***** Exercise materials

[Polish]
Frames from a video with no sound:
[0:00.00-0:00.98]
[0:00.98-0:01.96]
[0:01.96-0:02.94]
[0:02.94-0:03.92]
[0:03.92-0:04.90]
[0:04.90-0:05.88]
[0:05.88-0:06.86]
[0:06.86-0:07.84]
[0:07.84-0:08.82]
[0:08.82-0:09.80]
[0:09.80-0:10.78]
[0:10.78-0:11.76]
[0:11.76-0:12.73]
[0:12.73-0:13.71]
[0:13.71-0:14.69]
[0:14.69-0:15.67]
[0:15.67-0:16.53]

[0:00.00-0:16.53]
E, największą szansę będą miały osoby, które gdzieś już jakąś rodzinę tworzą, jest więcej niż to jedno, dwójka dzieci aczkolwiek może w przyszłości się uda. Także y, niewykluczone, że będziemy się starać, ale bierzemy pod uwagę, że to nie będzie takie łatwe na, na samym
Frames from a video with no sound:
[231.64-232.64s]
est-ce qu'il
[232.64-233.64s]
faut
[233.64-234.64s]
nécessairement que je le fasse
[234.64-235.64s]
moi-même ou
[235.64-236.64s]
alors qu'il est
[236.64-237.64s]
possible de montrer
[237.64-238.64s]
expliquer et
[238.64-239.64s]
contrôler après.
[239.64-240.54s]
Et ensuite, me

**********

*Your objective*. Restate word for word the lines from the one holding "[235.64-236.64s]" to the end of the listing, both ends included, and nothing more.

*Response*.
[235.64-236.64s]
alors qu'il est
[236.64-237.64s]
possible de montrer
[237.64-238.64s]
expliquer et
[238.64-239.64s]
contrôler après.
[239.64-240.54s]
Et ensuite, me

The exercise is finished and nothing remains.